I have been doing some more research on the Pandas at Google. It’s possible that “Panda” is the surname of the person mentioned in the interview, but it could also could be a nickname, or a shortened version of a longer name. I have seen at least one Google engineer with a last name that starts with p-a-n-d-a…
I hadn’t heard that Matt Cutts had confirmed that Navneet Panda was the Panda being referred to, but I’ll be digging deeper.
None with any pending or granted patents. π
Great find even though it mostly tells us what we already know. Guessing it would be too much to ask that they would actually hide some real factors in there. On the mushroom topic though, the problem is that anyone with conclusive data on the silver coin theory never bother to blog about it (for good reasons) π
As Michael Martinez above says, the patent application is too early and doesn’t cite Panda’s name, however I think the Panda update is a collection of many algorithmic changes and this could be a small part of it. Even if it isn’t, Google introduces many other changes to it’s search algorithm, so it’s useful to get an idea of the technologies they feel worthy of patenting to get a small understanding of how they think.
Cheers for this interesting article, however I’ve decided to stop building sites specifically for Google and investigate other methods of traffic generation instead π
Hi Magnus,
I actually really like running across patents from Google that confirm and reinforce things that we might have guessed or gleaned from Google blog posts, interviews, and our experiences.

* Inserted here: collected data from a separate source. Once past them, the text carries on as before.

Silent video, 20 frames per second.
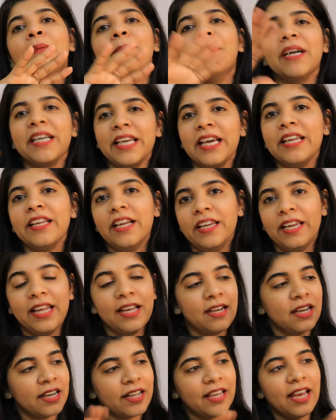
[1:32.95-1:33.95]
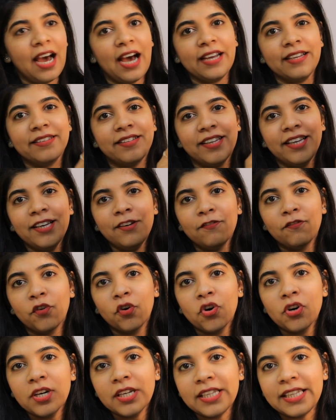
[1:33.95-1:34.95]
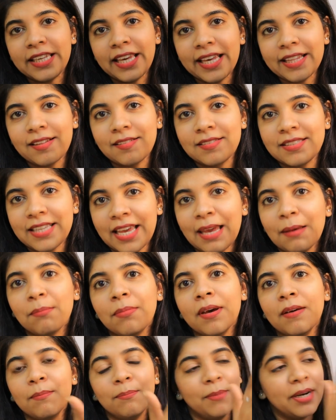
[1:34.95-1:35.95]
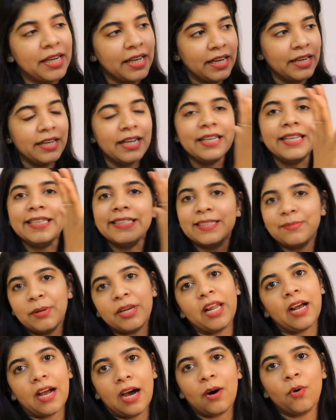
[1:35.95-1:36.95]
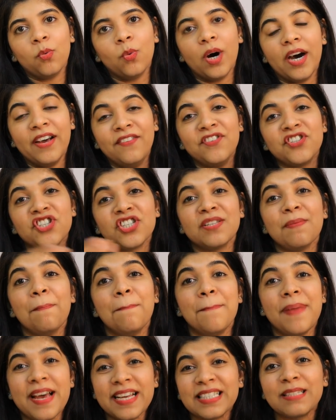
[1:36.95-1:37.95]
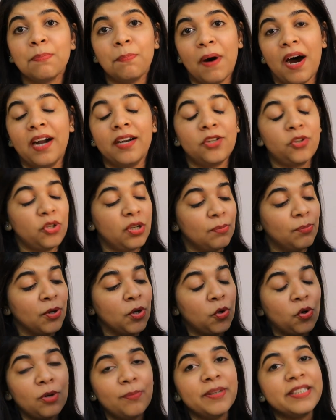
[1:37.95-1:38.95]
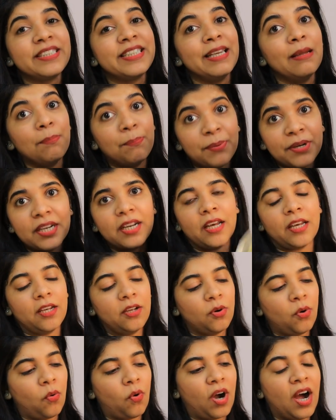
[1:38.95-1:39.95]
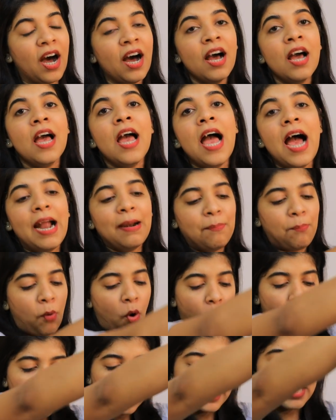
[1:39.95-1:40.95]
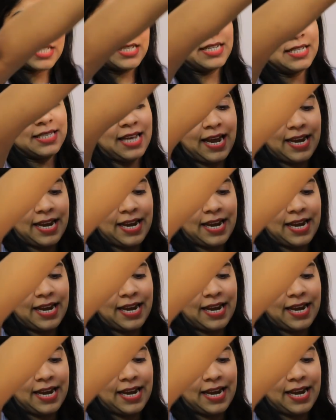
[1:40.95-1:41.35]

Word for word: मटेरियल लेकर के आई थी वो ये सेम सेम मटेरियल इसमें लगा हुआ है विच इज़ अ बेस्ट पार्ट तो ये बिल्कुल भी स्लिपरी नहीं होगा एंड बहुत अच्छे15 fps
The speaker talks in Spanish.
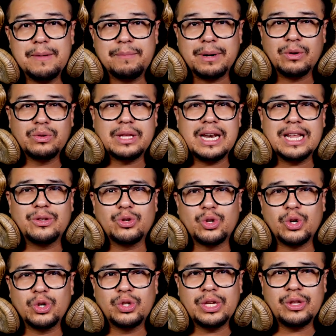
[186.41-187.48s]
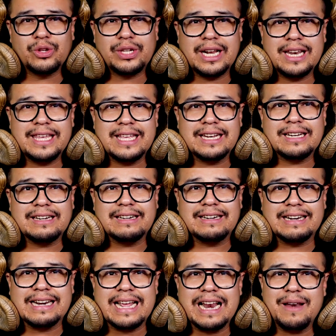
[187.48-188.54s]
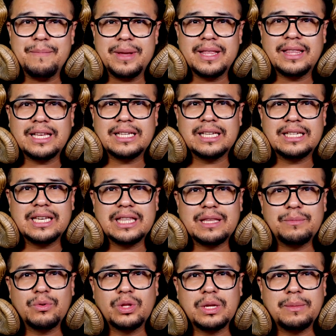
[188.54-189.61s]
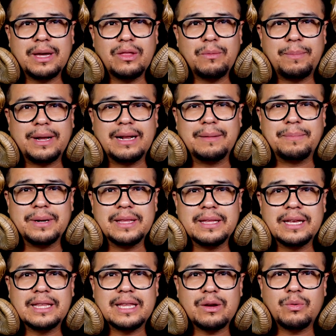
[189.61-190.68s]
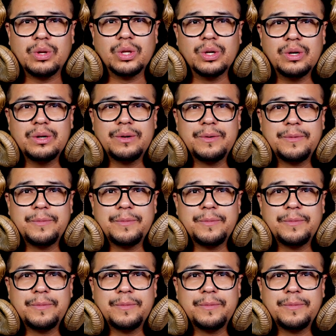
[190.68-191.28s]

Pregúntenle a sus conocidos, ¿alguien realmente se siente motivado para aprenderte cuando?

The patent introduces us to a framework for a system like Panda which would have been possible without something like it in place.
My great grandmother was using that mushroom test long before blogging or the Web was around, before Vannevar Bush even wrote about the memex, and during a time when coins were being minted that actually contained silver in them. π
Hi Walnut
Thank you. The Panda update pretty much seems to be a process in and of itself rather than a collection of many algorithmic changes. Google has confirmed that they are presently running this Panda process approximately once a month, and that the aim behind it wasn’t to penalize sites, but rather to improve the quality of search results that they display to searchers.
While the engineer “Panda” may have provided a “break through” that helped the search quality team launch the upgrade, that doesn’t mean that the engineer the upgrade is named after was one of the people who initiated the process, nor does it necessarily give us any indication of when Google first started working upon it. Google has patented processes that it has taken them years to integrate into their search engine. For example, the instant search results that Google shows us today were first mentioned as a possibility in a patent that was filed in 2005.
I’m not sure that it was ever a good idea to build sites specifically for Google. It’s much better to build sites that can attract attention from many different sources, and it really always has been.
Isn’t “penalizing a website” and “improving the search results quality” the same thing?
Hi Alex,
They aren’t the same. Penalizing a website is an action that might be taken against a specific site manually, or in an automated fashion because there’s a perception that the site is in some way attempting to manipulate Google’s search results. Improving the quality of search results aims at trying to rank pages returned in search results based upon some combination of relevance and quality.
That is the best ending to a post, ever. I agree, it is good seeing patents that reinforce what we already believe. Adds a few lighted corners to the Google black box.
Hi Bianca,
Thank you. True story.
Sometimes a patent describes something I’ve been observing for a while, and they even have a name for the phenomenon. That’s even better.